(Stored data entries)
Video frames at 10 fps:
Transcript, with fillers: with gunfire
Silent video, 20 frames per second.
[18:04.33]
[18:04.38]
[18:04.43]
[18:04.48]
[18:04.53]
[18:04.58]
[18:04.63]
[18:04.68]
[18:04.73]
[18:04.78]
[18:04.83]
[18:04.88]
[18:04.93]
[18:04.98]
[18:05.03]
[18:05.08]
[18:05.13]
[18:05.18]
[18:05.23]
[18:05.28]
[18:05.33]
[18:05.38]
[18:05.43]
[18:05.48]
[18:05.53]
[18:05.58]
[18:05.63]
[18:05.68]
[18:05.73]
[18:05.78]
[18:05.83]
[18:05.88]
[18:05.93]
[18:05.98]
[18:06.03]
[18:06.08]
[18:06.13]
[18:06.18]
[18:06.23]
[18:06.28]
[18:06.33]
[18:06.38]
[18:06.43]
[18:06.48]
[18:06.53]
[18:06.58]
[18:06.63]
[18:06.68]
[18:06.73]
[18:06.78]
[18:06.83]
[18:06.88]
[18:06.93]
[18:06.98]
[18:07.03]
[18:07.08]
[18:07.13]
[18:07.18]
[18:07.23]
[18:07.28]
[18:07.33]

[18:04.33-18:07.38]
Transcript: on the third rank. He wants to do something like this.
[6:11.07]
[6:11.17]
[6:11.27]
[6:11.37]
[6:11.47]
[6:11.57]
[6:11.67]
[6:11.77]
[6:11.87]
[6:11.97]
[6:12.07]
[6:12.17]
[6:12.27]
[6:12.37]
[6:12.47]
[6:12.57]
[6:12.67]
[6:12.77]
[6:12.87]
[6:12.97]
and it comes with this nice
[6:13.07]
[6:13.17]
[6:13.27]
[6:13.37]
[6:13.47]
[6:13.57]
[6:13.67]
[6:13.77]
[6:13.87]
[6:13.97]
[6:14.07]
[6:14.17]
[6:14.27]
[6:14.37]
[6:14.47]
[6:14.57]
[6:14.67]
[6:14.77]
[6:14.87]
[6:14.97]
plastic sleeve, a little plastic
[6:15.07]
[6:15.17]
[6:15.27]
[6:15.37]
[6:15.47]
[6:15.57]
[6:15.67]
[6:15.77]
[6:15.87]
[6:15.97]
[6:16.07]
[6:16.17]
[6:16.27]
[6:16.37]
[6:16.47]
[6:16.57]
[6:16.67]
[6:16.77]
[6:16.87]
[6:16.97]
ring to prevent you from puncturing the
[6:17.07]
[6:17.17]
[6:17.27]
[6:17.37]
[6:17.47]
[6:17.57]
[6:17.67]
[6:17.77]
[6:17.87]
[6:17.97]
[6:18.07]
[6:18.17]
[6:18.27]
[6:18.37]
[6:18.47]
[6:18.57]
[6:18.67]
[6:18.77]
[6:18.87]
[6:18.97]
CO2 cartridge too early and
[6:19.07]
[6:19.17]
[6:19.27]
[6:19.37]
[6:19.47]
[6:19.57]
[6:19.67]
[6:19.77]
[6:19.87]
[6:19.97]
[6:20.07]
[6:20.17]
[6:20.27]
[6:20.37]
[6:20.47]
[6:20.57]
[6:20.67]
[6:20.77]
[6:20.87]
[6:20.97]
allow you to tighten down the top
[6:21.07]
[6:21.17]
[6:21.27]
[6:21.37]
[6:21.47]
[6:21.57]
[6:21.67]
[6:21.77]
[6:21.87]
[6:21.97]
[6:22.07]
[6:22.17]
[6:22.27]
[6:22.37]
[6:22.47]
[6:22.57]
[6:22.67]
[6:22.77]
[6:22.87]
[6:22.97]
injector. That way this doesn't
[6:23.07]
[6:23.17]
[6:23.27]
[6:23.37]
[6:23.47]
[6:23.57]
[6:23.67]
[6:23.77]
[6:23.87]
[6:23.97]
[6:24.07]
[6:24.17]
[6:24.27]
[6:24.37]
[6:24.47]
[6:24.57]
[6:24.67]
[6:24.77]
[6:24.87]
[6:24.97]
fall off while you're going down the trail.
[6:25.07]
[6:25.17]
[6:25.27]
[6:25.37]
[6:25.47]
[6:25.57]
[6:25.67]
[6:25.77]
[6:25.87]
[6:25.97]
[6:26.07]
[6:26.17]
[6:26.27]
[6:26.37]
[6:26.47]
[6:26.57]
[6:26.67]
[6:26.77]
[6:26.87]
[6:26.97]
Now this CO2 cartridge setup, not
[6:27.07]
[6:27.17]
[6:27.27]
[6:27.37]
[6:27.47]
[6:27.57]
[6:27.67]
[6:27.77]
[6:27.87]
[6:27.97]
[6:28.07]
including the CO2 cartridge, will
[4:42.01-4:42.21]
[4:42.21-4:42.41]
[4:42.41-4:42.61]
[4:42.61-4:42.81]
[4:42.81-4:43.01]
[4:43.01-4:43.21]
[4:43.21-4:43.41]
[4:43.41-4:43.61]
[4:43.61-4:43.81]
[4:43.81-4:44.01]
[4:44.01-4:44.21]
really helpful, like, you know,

=== WHAT YOU WILL DO ===
Give back every entry above, complete and exact.

=== WRITTEN REPLY ===
Video frames at 10 fps:
Transcript, with fillers: with gunfire
Silent video, 20 frames per second.
[18:04.33]
[18:04.38]
[18:04.43]
[18:04.48]
[18:04.53]
[18:04.58]
[18:04.63]
[18:04.68]
[18:04.73]
[18:04.78]
[18:04.83]
[18:04.88]
[18:04.93]
[18:04.98]
[18:05.03]
[18:05.08]
[18:05.13]
[18:05.18]
[18:05.23]
[18:05.28]
[18:05.33]
[18:05.38]
[18:05.43]
[18:05.48]
[18:05.53]
[18:05.58]
[18:05.63]
[18:05.68]
[18:05.73]
[18:05.78]
[18:05.83]
[18:05.88]
[18:05.93]
[18:05.98]
[18:06.03]
[18:06.08]
[18:06.13]
[18:06.18]
[18:06.23]
[18:06.28]
[18:06.33]
[18:06.38]
[18:06.43]
[18:06.48]
[18:06.53]
[18:06.58]
[18:06.63]
[18:06.68]
[18:06.73]
[18:06.78]
[18:06.83]
[18:06.88]
[18:06.93]
[18:06.98]
[18:07.03]
[18:07.08]
[18:07.13]
[18:07.18]
[18:07.23]
[18:07.28]
[18:07.33]

[18:04.33-18:07.38]
Transcript: on the third rank. He wants to do something like this.
[6:11.07]
[6:11.17]
[6:11.27]
[6:11.37]
[6:11.47]
[6:11.57]
[6:11.67]
[6:11.77]
[6:11.87]
[6:11.97]
[6:12.07]
[6:12.17]
[6:12.27]
[6:12.37]
[6:12.47]
[6:12.57]
[6:12.67]
[6:12.77]
[6:12.87]
[6:12.97]
and it comes with this nice
[6:13.07]
[6:13.17]
[6:13.27]
[6:13.37]
[6:13.47]
[6:13.57]
[6:13.67]
[6:13.77]
[6:13.87]
[6:13.97]
[6:14.07]
[6:14.17]
[6:14.27]
[6:14.37]
[6:14.47]
[6:14.57]
[6:14.67]
[6:14.77]
[6:14.87]
[6:14.97]
plastic sleeve, a little plastic
[6:15.07]
[6:15.17]
[6:15.27]
[6:15.37]
[6:15.47]
[6:15.57]
[6:15.67]
[6:15.77]
[6:15.87]
[6:15.97]
[6:16.07]
[6:16.17]
[6:16.27]
[6:16.37]
[6:16.47]
[6:16.57]
[6:16.67]
[6:16.77]
[6:16.87]
[6:16.97]
ring to prevent you from puncturing the
[6:17.07]
[6:17.17]
[6:17.27]
[6:17.37]
[6:17.47]
[6:17.57]
[6:17.67]
[6:17.77]
[6:17.87]
[6:17.97]
[6:18.07]
[6:18.17]
[6:18.27]
[6:18.37]
[6:18.47]
[6:18.57]
[6:18.67]
[6:18.77]
[6:18.87]
[6:18.97]
CO2 cartridge too early and
[6:19.07]
[6:19.17]
[6:19.27]
[6:19.37]
[6:19.47]
[6:19.57]
[6:19.67]
[6:19.77]
[6:19.87]
[6:19.97]
[6:20.07]
[6:20.17]
[6:20.27]
[6:20.37]
[6:20.47]
[6:20.57]
[6:20.67]
[6:20.77]
[6:20.87]
[6:20.97]
allow you to tighten down the top
[6:21.07]
[6:21.17]
[6:21.27]
[6:21.37]
[6:21.47]
[6:21.57]
[6:21.67]
[6:21.77]
[6:21.87]
[6:21.97]
[6:22.07]
[6:22.17]
[6:22.27]
[6:22.37]
[6:22.47]
[6:22.57]
[6:22.67]
[6:22.77]
[6:22.87]
[6:22.97]
injector. That way this doesn't
[6:23.07]
[6:23.17]
[6:23.27]
[6:23.37]
[6:23.47]
[6:23.57]
[6:23.67]
[6:23.77]
[6:23.87]
[6:23.97]
[6:24.07]
[6:24.17]
[6:24.27]
[6:24.37]
[6:24.47]
[6:24.57]
[6:24.67]
[6:24.77]
[6:24.87]
[6:24.97]
fall off while you're going down the trail.
[6:25.07]
[6:25.17]
[6:25.27]
[6:25.37]
[6:25.47]
[6:25.57]
[6:25.67]
[6:25.77]
[6:25.87]
[6:25.97]
[6:26.07]
[6:26.17]
[6:26.27]
[6:26.37]
[6:26.47]
[6:26.57]
[6:26.67]
[6:26.77]
[6:26.87]
[6:26.97]
Now this CO2 cartridge setup, not
[6:27.07]
[6:27.17]
[6:27.27]
[6:27.37]
[6:27.47]
[6:27.57]
[6:27.67]
[6:27.77]
[6:27.87]
[6:27.97]
[6:28.07]
including the CO2 cartridge, will
[4:42.01-4:42.21]
[4:42.21-4:42.41]
[4:42.41-4:42.61]
[4:42.61-4:42.81]
[4:42.81-4:43.01]
[4:43.01-4:43.21]
[4:43.21-4:43.41]
[4:43.41-4:43.61]
[4:43.61-4:43.81]
[4:43.81-4:44.01]
[4:44.01-4:44.21]
really helpful, like, you know,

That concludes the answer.